2nd Claim Rejections - 35 USC § 103
Claims 2 and 12 are rejected under 35 U.S.C. 103 as obvious over International Patent Publication WO 2013 109252 A1, (Somanath et al.) in view of US Patent Publication 2021 0337175 A1, (Zhou et al.).
Claim 2
Regarding Claim 2, Somanath et al. teach the computer-implemented method of claim 1, wherein generating the predicted disparity map comprises:
assigning pixel-wise depth values to pixels representing foreground and background objects depicted in the reduced-resolution version of the input image ("scene which has fewer depth layers (for example, a scene that has far background and a simple object in the foreground)," page 22, lines 19-20); and
assigning pixel-wise predicted disparity values in the disparity map based on the depth values such that pixels in the predicted disparity map representing foreground objects are assigned greater disparity values than pixels representing background objects ("At the border of the person and the background, assume that the window contains, for example, part of the person's hand and part of part of the background.
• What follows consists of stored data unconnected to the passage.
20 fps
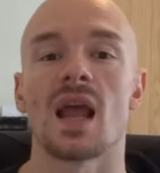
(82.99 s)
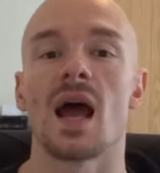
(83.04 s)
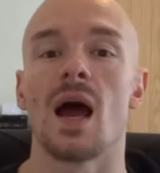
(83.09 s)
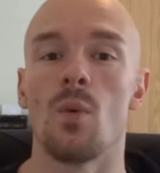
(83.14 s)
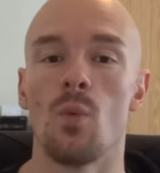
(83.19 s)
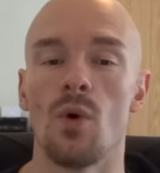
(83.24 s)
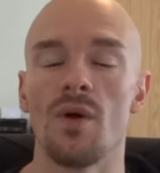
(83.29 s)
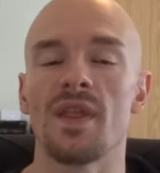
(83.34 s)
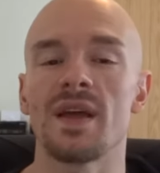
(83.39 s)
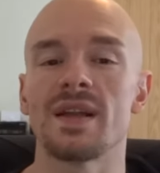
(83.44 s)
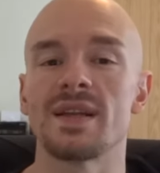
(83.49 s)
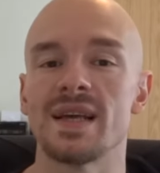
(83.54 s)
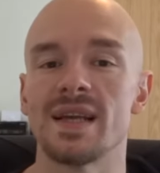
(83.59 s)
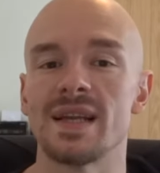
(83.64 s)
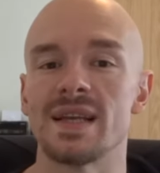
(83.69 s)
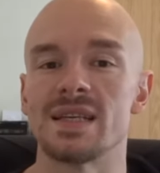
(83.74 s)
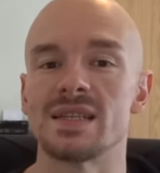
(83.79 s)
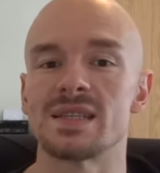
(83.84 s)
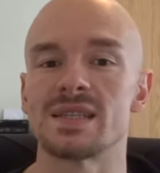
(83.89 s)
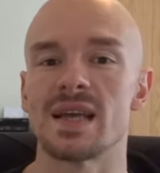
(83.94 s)
And what they did
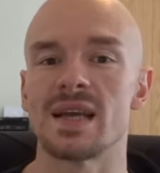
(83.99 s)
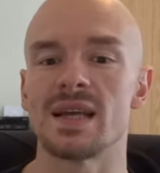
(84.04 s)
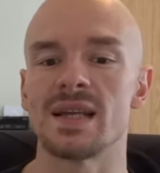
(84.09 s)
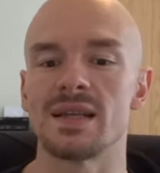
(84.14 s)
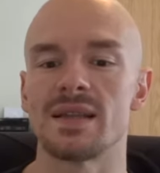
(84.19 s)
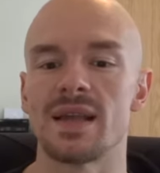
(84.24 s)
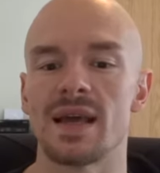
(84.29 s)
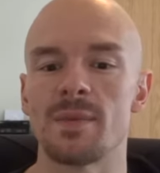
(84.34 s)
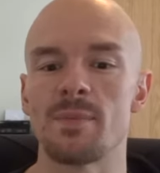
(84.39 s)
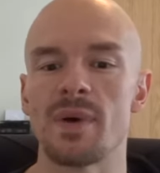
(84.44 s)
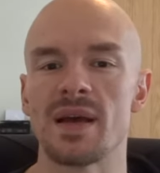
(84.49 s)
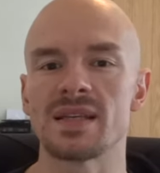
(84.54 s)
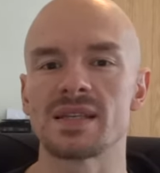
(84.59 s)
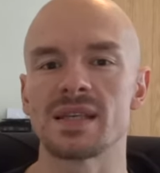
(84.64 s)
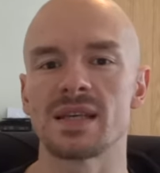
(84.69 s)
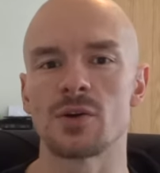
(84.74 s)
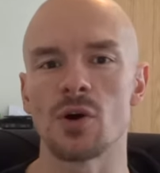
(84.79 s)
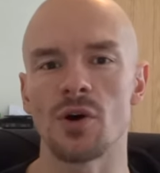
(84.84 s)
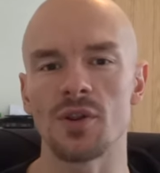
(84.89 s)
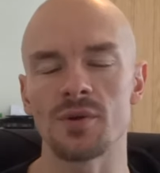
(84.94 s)
is they
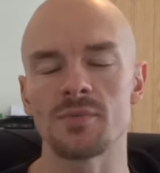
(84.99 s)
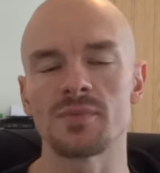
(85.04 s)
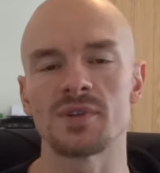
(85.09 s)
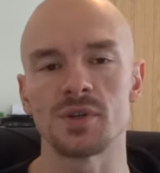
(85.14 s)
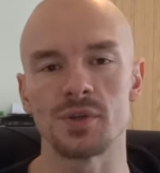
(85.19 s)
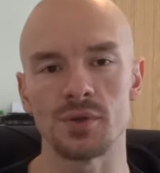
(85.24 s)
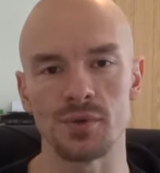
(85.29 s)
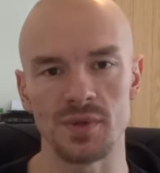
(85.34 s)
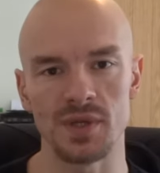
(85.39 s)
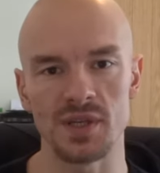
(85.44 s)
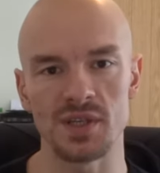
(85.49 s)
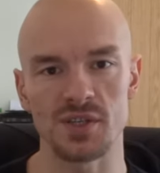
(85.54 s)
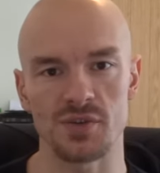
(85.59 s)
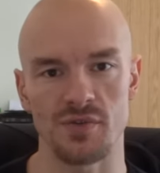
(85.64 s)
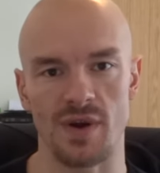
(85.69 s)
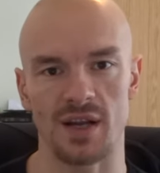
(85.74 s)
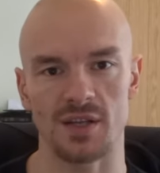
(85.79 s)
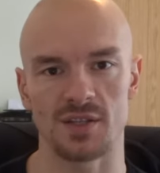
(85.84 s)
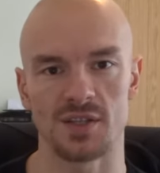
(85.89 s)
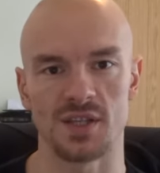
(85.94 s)
basically got them to do these
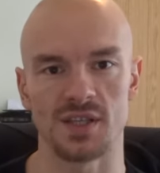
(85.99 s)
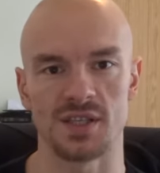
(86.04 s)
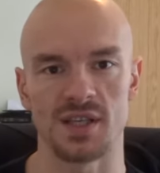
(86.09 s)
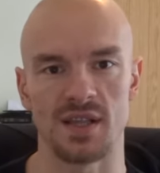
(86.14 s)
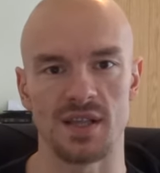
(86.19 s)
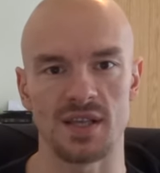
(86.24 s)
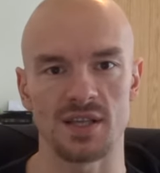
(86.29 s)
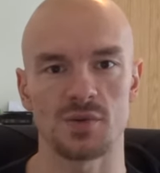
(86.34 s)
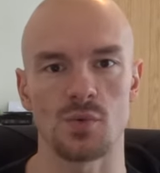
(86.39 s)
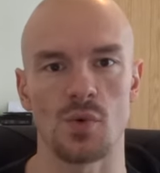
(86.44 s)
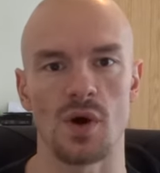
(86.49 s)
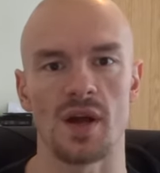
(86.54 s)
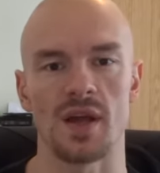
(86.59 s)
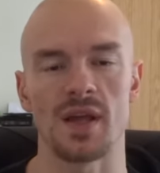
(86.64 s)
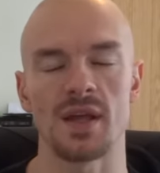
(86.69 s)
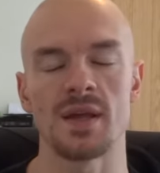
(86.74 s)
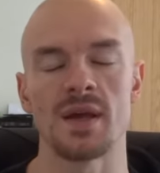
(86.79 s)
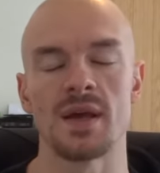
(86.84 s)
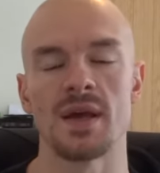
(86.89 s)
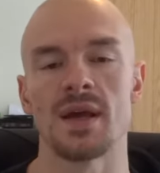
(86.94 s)
stretches in this way.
An in-between depth layer, generated using the mean, would generally result in the appearance that the hand was connected to the far background. This will typically look awkward to a viewer of the scene. A mode or median, in contrast, would generally result in part of the background appearing to stick to the hand. Note that this is avoided, in various implementations, by using super-pixels that respect image edges and, hopefully, do not create a segment that contains parts of both the person and background," page 23 lines 20-30).
Somanath et al. do not explicitly teach all of generating a reduced-resolution version.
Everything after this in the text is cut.